原子や分子の探究の歴史
現在では,原子や分子の存在はあたりまえになっているが,現在のような原子や分子の概念が確立
するまでには,長い年月がかかった。
古代中国、古代ギリシャ・空想的な元素
古代中国では、すべてのものの根元(元素)は、火・水・木・金・土であると考えられていた。ま
た、古代ギリシャでは、火・水・土・空気を元素とする「四元素説」が信じられていた。これらの考
えは、思考(空想)の産物で、実験的に確かめられたものではなかった。

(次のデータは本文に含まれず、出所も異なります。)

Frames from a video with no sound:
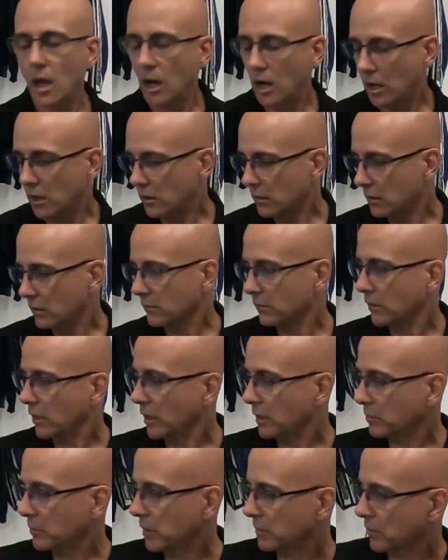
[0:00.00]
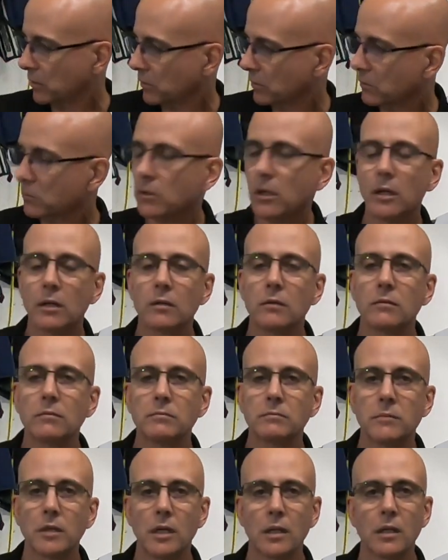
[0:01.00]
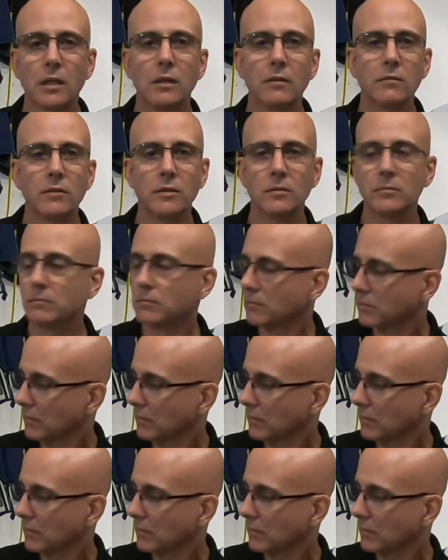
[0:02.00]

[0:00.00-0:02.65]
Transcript: I hardly ride my motorcycle. I love it.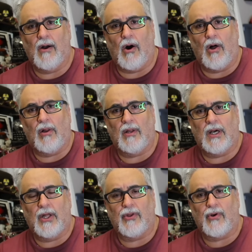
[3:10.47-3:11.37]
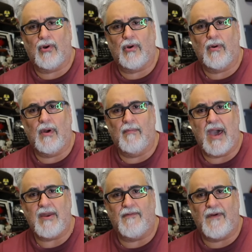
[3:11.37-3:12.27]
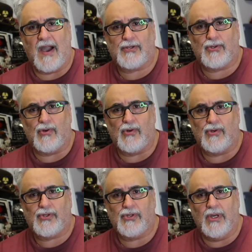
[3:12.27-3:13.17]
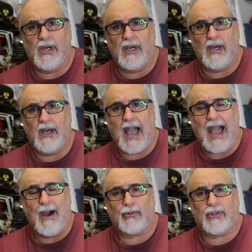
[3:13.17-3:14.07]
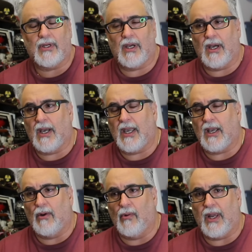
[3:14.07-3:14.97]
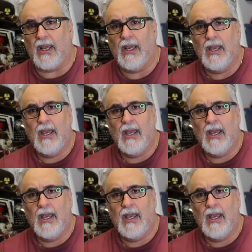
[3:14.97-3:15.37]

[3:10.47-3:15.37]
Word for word: all other manufacturers uh, out, uh, including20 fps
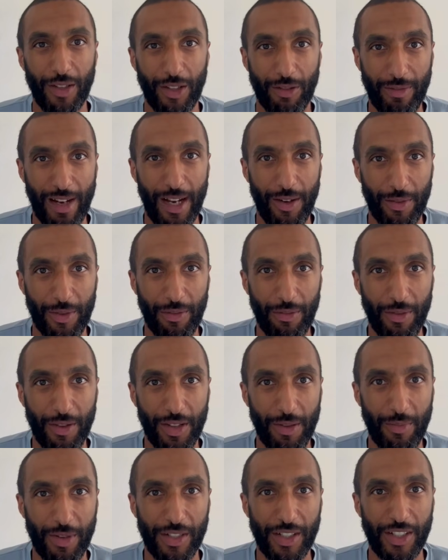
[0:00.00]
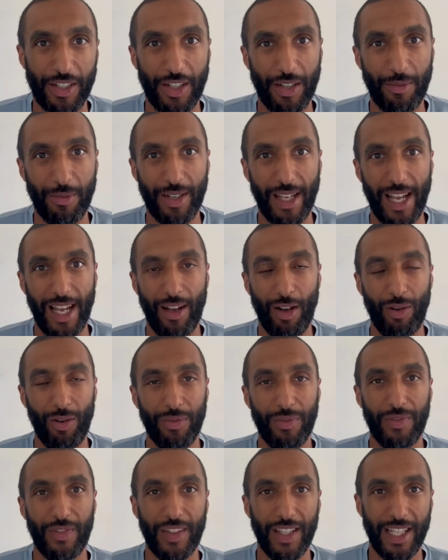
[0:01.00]
the ground through them, which I don't get
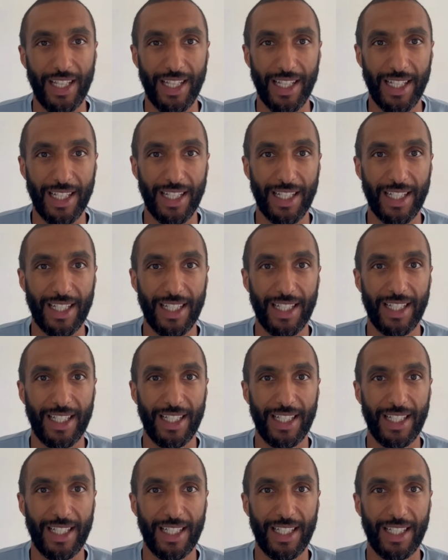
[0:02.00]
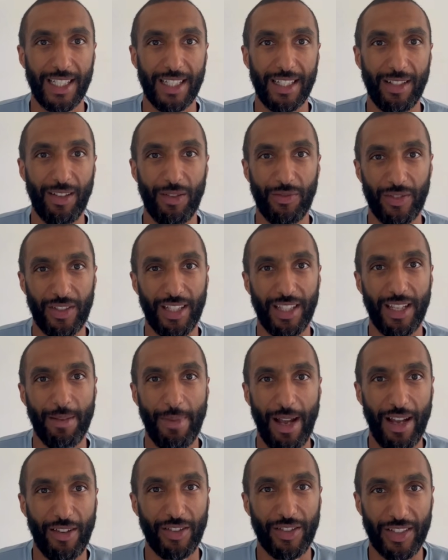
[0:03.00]
off obviously the
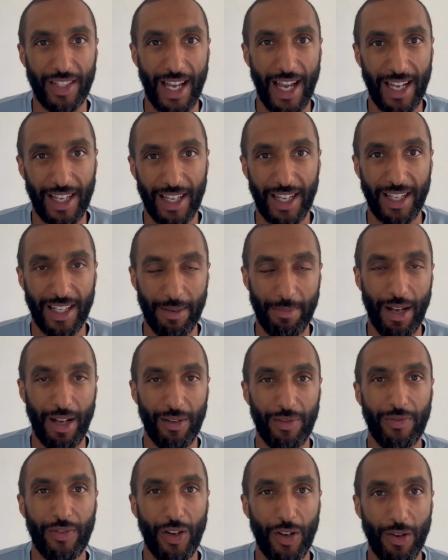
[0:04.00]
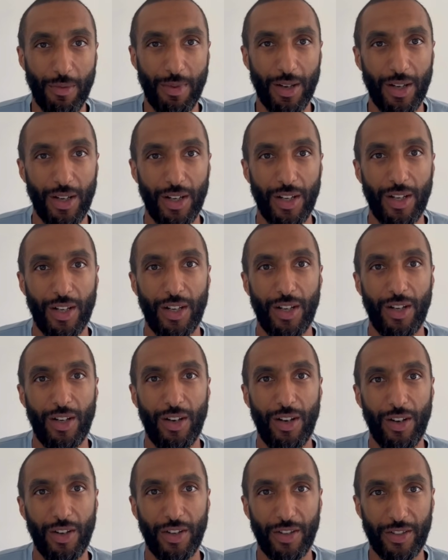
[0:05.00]
amount of stack and the amount of foam
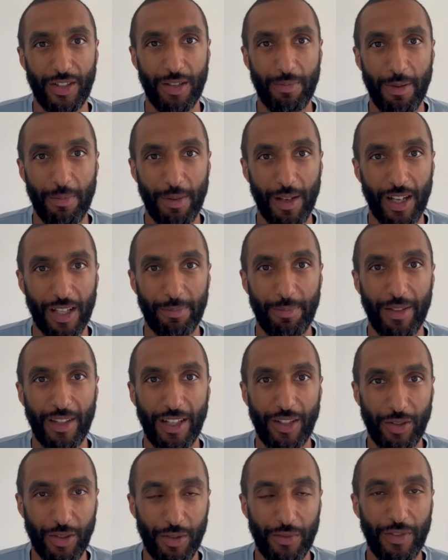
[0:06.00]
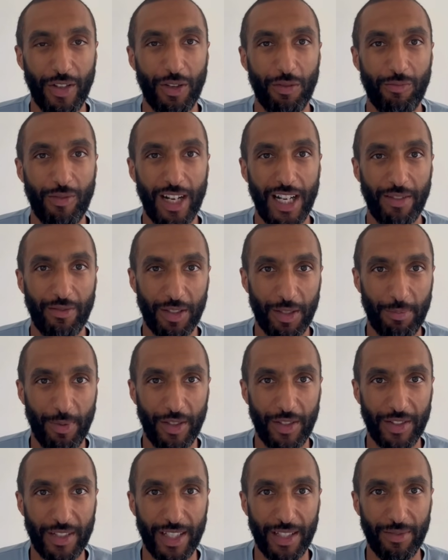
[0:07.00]
on the Superblast, but they do feel really
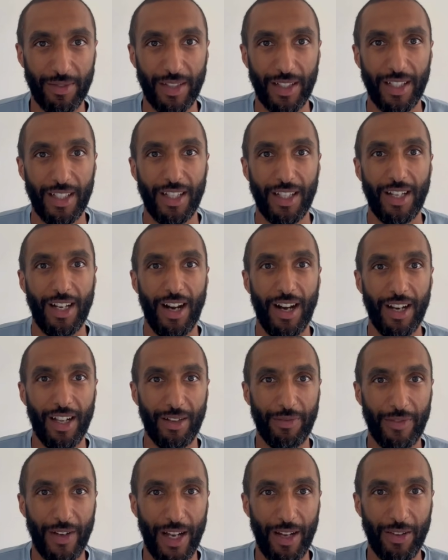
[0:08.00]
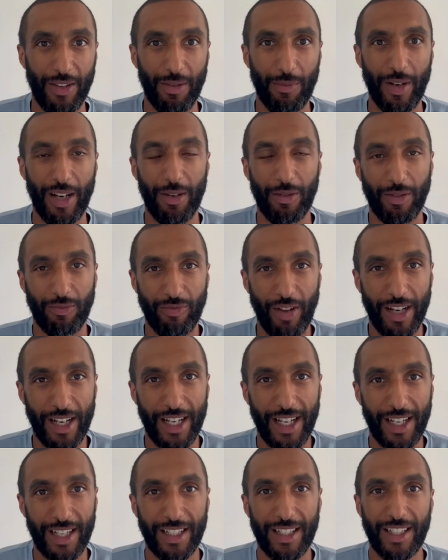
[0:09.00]
responsive. And I found that when I was
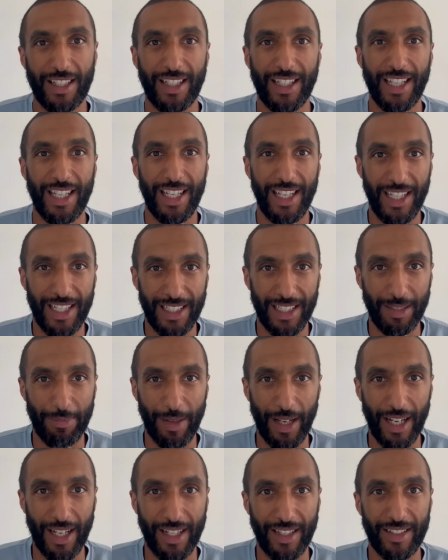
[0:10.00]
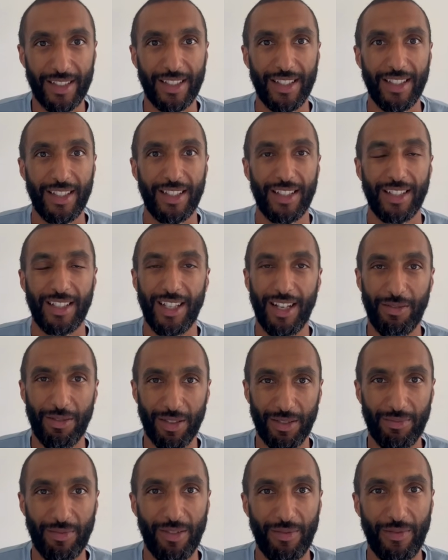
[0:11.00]
running at easy pace, I
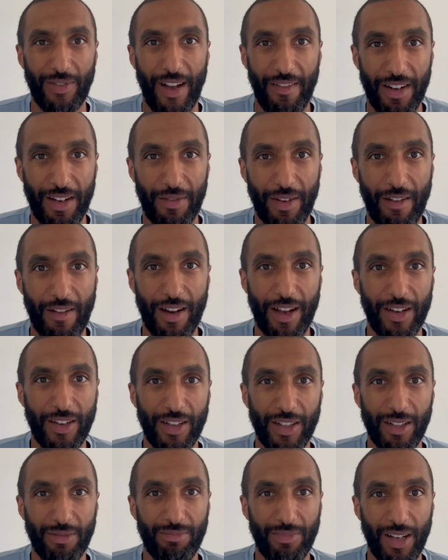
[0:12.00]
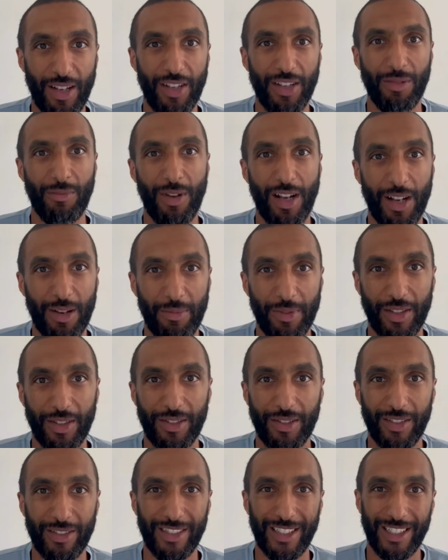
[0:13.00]
was very, very underwhelmed. I
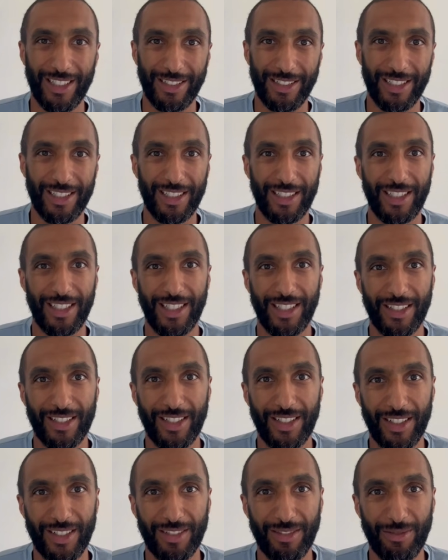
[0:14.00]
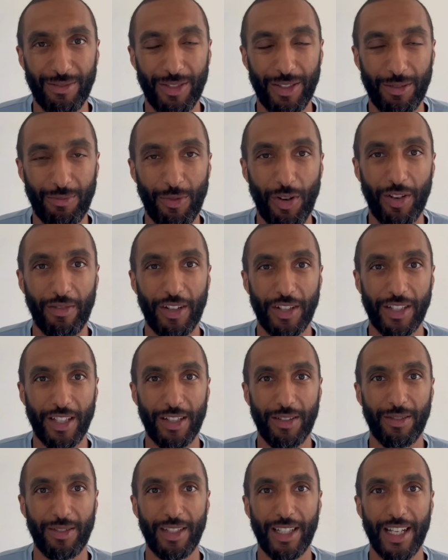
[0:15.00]
thought, no, these aren't one. What have I
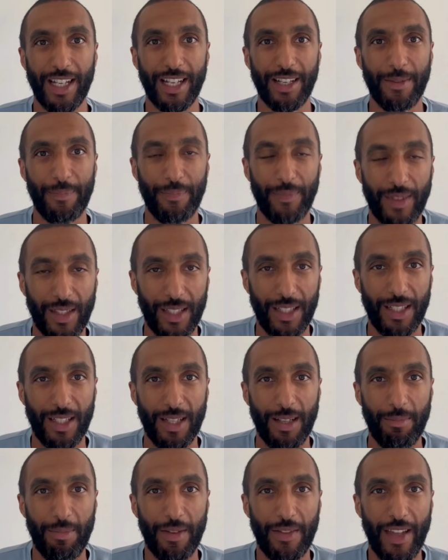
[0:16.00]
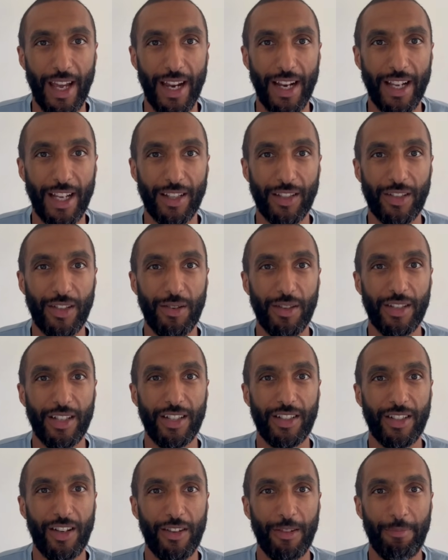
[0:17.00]
done here? But then, as soon as I
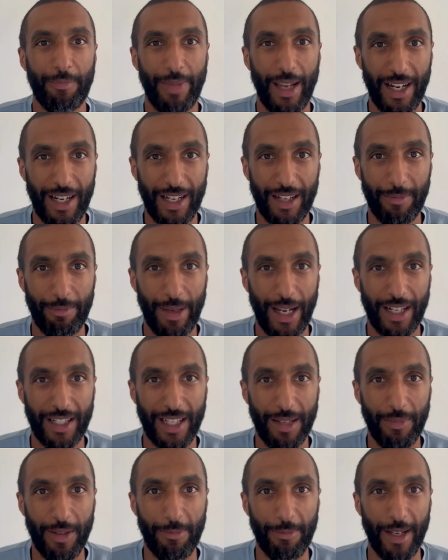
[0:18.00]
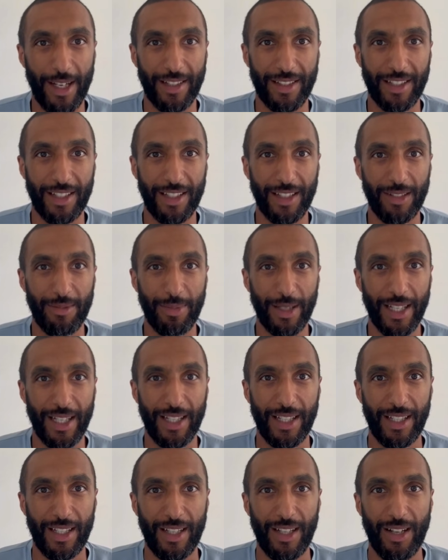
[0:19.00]
started picked up the pace a little
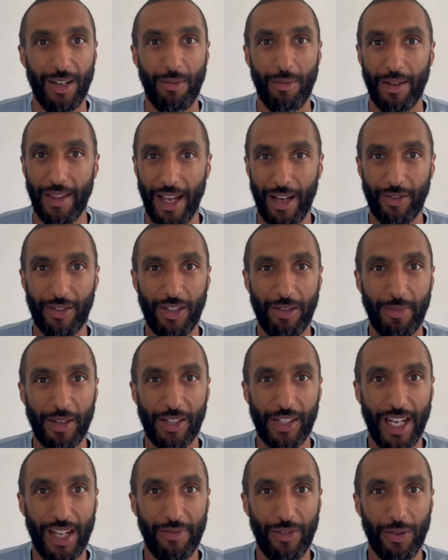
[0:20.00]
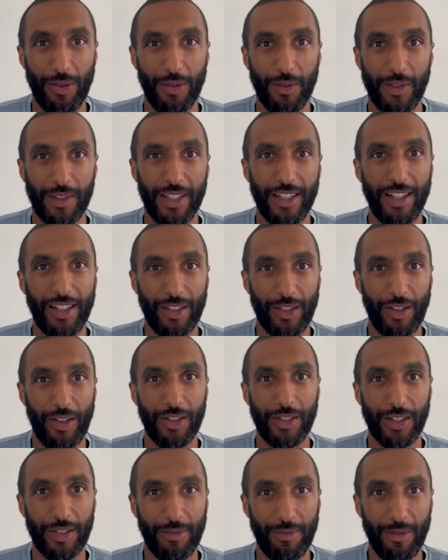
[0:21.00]
bit, without too much effort, all of a sudden I got
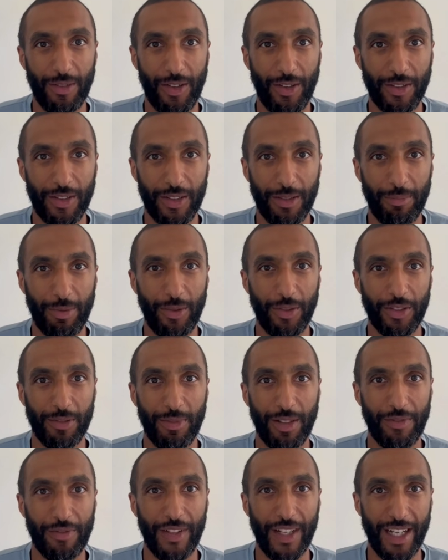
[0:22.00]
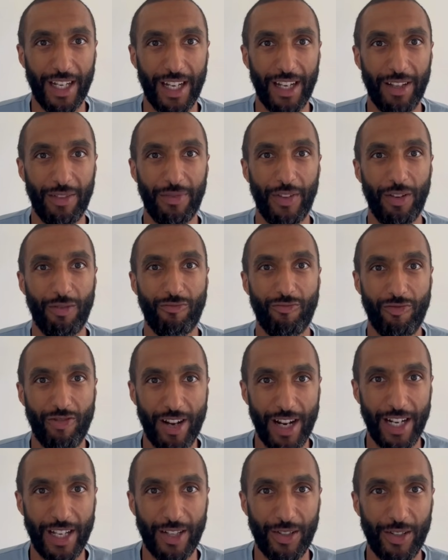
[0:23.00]
onto the balls of my feet, and I felt
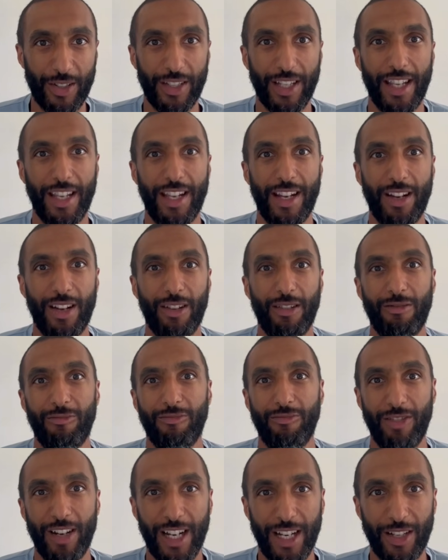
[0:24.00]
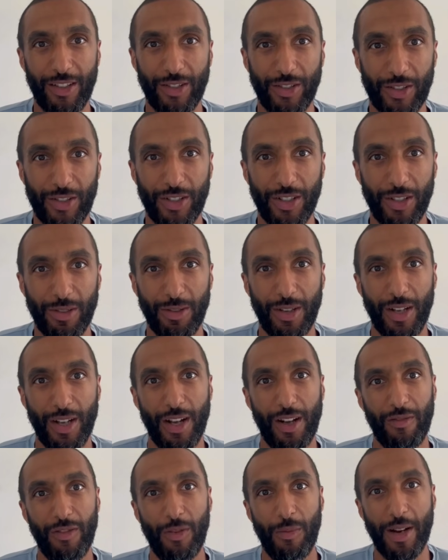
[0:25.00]
really good. And they are a really good shoe
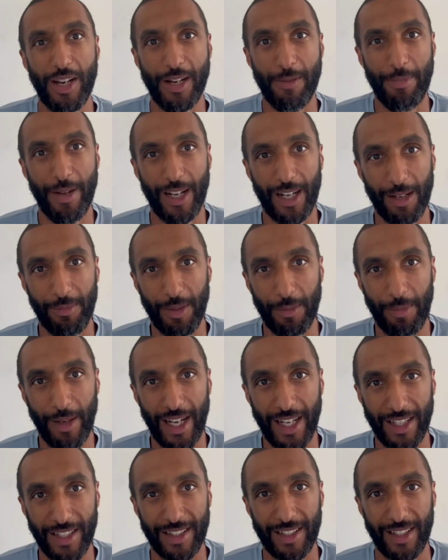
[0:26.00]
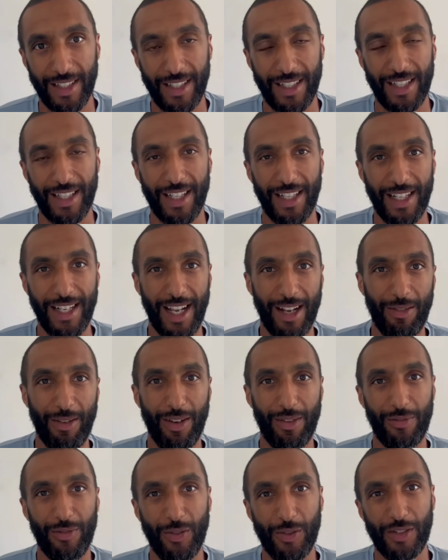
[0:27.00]
for when you pick up the pace. Now,
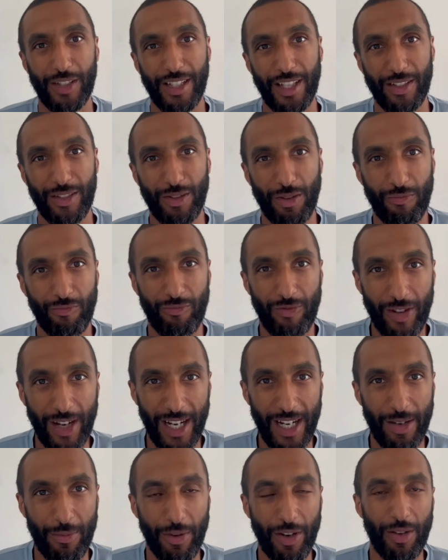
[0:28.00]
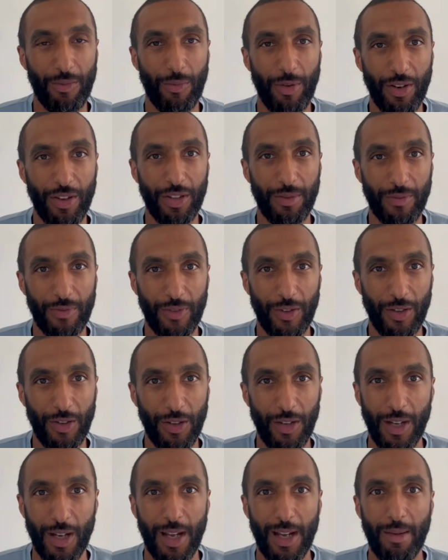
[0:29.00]
unfortunately, that's not really what I want them
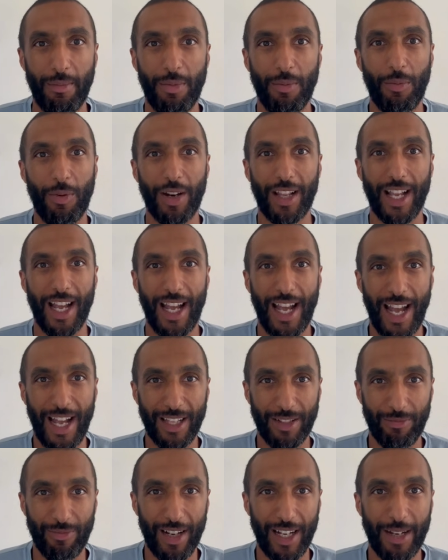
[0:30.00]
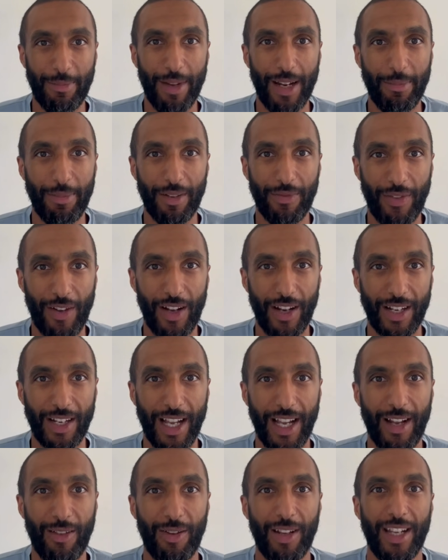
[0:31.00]
for. But what it has really made me find
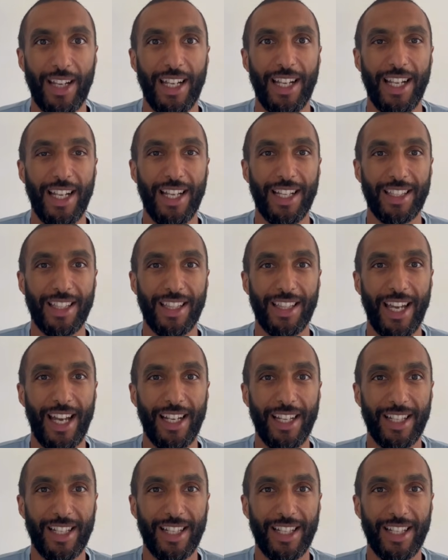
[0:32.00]
out is that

しかし、ギリシャの四元素
説はその後長い間ヨーロッパで信じられた。
古代エジプト7世紀後半 錬金術の時代
古代エジプトから、錬金術という卑金属を貴金属(金)に変えるということを目的とした技術の研
究が行なわれ、7世紀後半からアラビア、スペインを経てヨーロッパに広がり、盛んに研究が行なわ
れた。
結局、錬金術は卑金属を貴金属に変えることはできなかったが、その副産物として分析技術や実験
技術の進歩に貢献した。
1661年・ボイルの元素の定義
17世紀になると実験が重要視されるようになり、気体の法則で有名なイギリスのボイルは、古代
の空想的な元素の考えを批判し、「元素は、実験によってそれ以上単純なものに分けられないもの」
と定義した。
1774年・ラボアジエ Antoine Laurent Lavoisier(1743〜1794)・質量保存の法則
フランスのラボアジエは、密閉容器中で空気とスズを熱する研究から、「物質が化合しても、分解
しても、物質全体の質量の和は変わらない」という質量保存の法則を発見した。さらに実験によって
それを証明した。
1799年・プルースト Proust(1733〜1804)・定比例の法則
フランスのブルーストは、鉄などの鉱物や化合物を分析しているうちに「天然のものも、人造のも
のも、同じ物質であればその組成は一定である」という定比例の法則を発見した。これは、現在では
まったくあたりまえのことで、法則というようなものではないと思われるが、当時は原子の概念も確
立されておらず、この法則が正しいかどうかで大論争が起こった。しかし、実験的にブルーストの定
比例の法則が確認され、広く認められるようになった。
1803年・ドルトンJohn Dolton(1766〜1844)・倍数比例の法則
イギリスのドルトンは、化合物の組成についての実験から、「AとBの2つの元素からなる、異な
る2種類以上の化合物があるときは、Aの一定量に対する、Bの量は簡単な整数比になる」という倍
数比例の法則を発見した。
ドルトンの原子説
ドルトンは、それまでの法則を説明するために、「単体も化合物もすべて粒子(原子)からできて
いて、それぞれの元素の粒子(原子)は固有の質量と大きさをもっており、分割できない。化合物は
原子が一定数結合したものであり、物質の変化は原子の組み合わせが変わるだけである。」というド
ルトンの原子説を発表した。(1803)この考えを前述の3つの法則に適用すると、すべて明確に説明
できる。また、ドルトンは原子を表すのに円形記号を考案し(1808)、原子量も公表した。(1810)
ドルトンの原子説は、広く認められ、実験事実に基づく新しい原子の概念が生まれた。